Chef économiste à la Banque Byblos

La formule peut prendre la forme d’un fonds souverain, ou d’une société de gestion d’actifs, ou encore d’un fonds d’investissement. Contrairement aux campagnes populistes, cette structure légale n’a pas pour premier but de vendre les actifs de l’État, ou de rembourser les déposants et les actionnaires. L’objectif est d’avoir une structure légale pour d’abord améliorer la productivité des actifs que l’État a monopolisés pendant des décennies et qu’il a très mal gérés, et d’arrêter l’ingérence des politiciens dans ces secteurs. L’exemple le plus évident est le secteur de l’électricité.  Le premier objectif donc est d’avoir des secteurs productifs. Deuxième objectif : améliorer la qualité des services. Troisièmement, mener les activités avec transparence et installer une bonne gouvernance. L’objectif est d’avoir des compagnies multinationales qui prennent en charge la gérance de ces secteurs. Quatrièmement, quand ces sociétés deviendront productives, les rentrées vont renflouer le trésor, et plus tard, quand les finances publiques s’amélioreront, le surplus peut être fourni aux déposants.

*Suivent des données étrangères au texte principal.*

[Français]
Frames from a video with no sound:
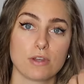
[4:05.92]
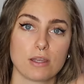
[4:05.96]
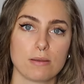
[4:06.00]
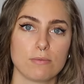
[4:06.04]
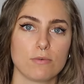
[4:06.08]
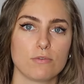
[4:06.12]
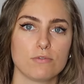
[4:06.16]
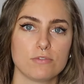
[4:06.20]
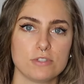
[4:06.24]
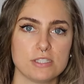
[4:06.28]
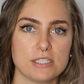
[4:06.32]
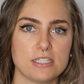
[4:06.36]

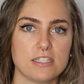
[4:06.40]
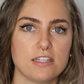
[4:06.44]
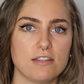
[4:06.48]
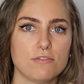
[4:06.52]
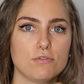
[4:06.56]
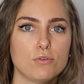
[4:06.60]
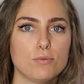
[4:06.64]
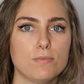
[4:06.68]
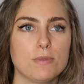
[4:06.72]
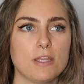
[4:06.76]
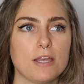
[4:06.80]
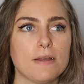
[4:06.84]
vraiment visitez
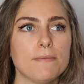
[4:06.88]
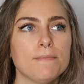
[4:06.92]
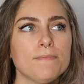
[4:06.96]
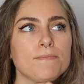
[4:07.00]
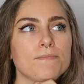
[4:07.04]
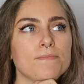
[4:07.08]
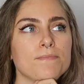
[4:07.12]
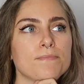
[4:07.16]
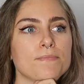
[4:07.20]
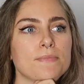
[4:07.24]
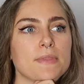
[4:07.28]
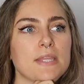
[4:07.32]
vos biens.
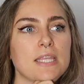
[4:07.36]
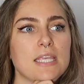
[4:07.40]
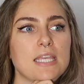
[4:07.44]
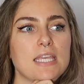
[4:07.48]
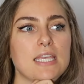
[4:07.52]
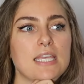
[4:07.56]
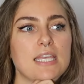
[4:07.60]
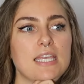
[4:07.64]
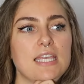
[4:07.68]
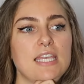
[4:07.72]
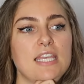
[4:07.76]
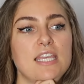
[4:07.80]

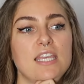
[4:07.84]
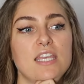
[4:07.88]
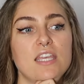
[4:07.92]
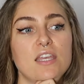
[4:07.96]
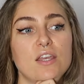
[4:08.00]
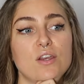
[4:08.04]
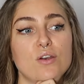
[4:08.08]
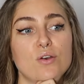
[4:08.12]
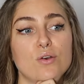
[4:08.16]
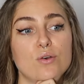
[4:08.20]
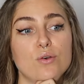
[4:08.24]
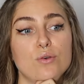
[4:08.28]

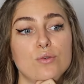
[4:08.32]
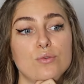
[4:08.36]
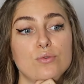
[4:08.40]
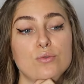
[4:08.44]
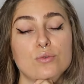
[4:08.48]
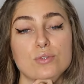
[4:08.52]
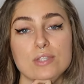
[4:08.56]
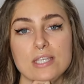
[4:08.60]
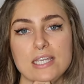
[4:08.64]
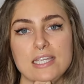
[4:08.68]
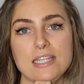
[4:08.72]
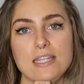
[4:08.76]
Et euh,
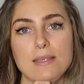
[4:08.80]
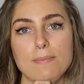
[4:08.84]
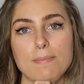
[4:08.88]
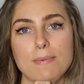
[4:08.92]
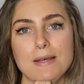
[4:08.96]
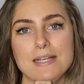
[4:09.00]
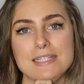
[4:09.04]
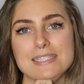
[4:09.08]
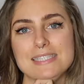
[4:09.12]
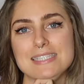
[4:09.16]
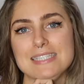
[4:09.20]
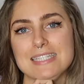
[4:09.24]
ne traînez
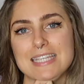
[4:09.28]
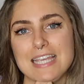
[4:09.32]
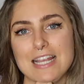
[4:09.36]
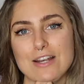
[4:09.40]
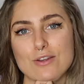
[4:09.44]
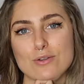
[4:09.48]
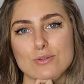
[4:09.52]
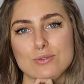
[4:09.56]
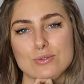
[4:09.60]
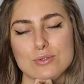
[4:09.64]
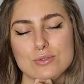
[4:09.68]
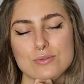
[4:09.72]
pas si
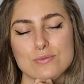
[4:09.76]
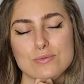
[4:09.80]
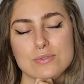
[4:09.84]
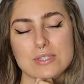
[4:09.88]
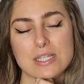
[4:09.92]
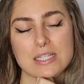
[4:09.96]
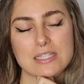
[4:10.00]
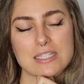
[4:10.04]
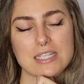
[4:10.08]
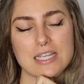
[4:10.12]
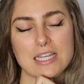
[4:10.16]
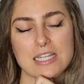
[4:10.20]
quelque chose vous
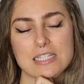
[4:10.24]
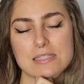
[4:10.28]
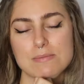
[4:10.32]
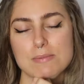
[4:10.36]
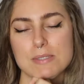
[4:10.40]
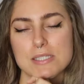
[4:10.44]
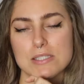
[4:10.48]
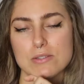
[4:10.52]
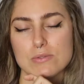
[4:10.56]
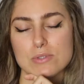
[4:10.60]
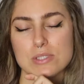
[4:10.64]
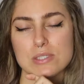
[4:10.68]
intéresse
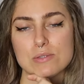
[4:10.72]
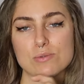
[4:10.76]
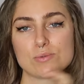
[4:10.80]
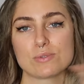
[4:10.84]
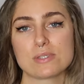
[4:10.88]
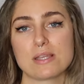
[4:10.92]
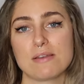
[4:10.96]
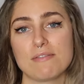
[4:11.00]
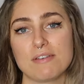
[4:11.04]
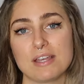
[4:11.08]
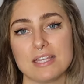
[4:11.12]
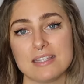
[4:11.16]
parce que sinon
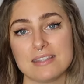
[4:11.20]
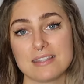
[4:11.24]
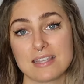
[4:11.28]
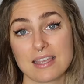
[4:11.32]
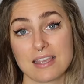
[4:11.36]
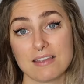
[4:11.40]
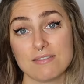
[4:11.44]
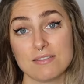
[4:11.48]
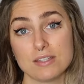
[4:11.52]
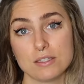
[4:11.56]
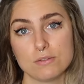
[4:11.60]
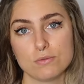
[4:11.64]
ça va
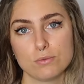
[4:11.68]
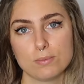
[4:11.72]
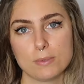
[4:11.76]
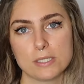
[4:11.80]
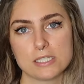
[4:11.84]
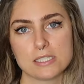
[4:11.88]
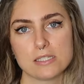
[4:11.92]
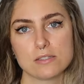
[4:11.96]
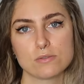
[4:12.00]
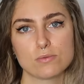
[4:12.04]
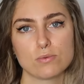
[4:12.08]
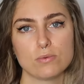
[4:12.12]
très vite vous
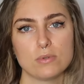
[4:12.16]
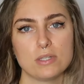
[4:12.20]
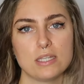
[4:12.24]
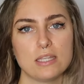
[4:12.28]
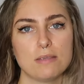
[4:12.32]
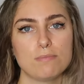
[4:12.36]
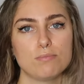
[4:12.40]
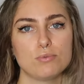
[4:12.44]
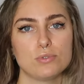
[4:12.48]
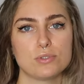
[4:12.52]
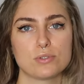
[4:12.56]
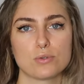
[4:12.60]
passer sous le
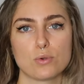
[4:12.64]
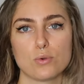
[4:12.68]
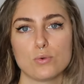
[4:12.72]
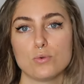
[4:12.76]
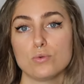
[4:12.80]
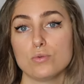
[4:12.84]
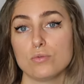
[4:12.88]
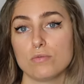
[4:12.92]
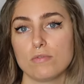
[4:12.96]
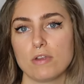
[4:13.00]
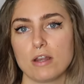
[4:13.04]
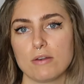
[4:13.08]
nez puisque
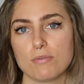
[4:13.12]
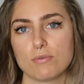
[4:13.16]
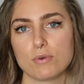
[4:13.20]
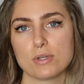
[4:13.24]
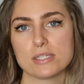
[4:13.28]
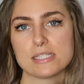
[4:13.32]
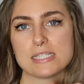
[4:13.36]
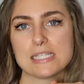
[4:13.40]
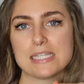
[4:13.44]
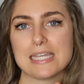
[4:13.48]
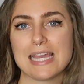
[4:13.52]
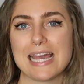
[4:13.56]
une nouvelle
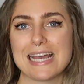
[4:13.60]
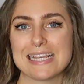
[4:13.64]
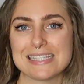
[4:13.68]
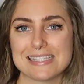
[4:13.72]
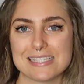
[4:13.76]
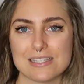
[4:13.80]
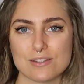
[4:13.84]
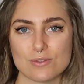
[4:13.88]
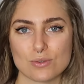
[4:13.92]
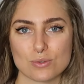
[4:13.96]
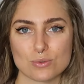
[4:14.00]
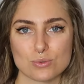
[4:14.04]
fois c'est
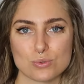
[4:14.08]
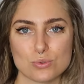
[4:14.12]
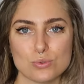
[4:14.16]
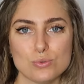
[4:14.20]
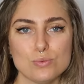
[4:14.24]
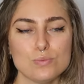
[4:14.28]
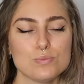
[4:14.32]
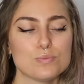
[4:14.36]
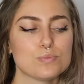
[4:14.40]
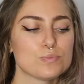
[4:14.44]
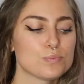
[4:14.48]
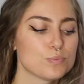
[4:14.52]
assez tendu.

Cette idée gêne les politiciens qui ont profité du monopole de l’État pour embaucher des milliers de personnes qui n’ont rien à faire dans ces secteurs, une manifestation du clientélisme politique qui va s’arrêter avec la privatisation de la gestion. Le pire exemple de la privatisation sauvage est bien celle des générateurs depuis 45 ans et qui n’est pas supervisée.

Nicolas Boukhater

Président du RDCL

Ce débat sur le fonds souverain est théorique et controversé. Certains estiment que les biens appartiennent aux générations futures et d’autres pensent que l’État est responsable des pertes et doit donc contribuer au remboursement. Il y a une part de vérité dans les deux avis. Je propose que ces actifs restent la propriété de l’État mais soient gérés par le secteur privé, au profit des finances publiques et des déposants. Il faut en parallèle réduire la taille du secteur public et faire face à la monstrueuse économie parallèle. Essayons donc de rapprocher les points de vue en créant de la valeur pour les générations futures, tout en remboursant graduellement les déposants.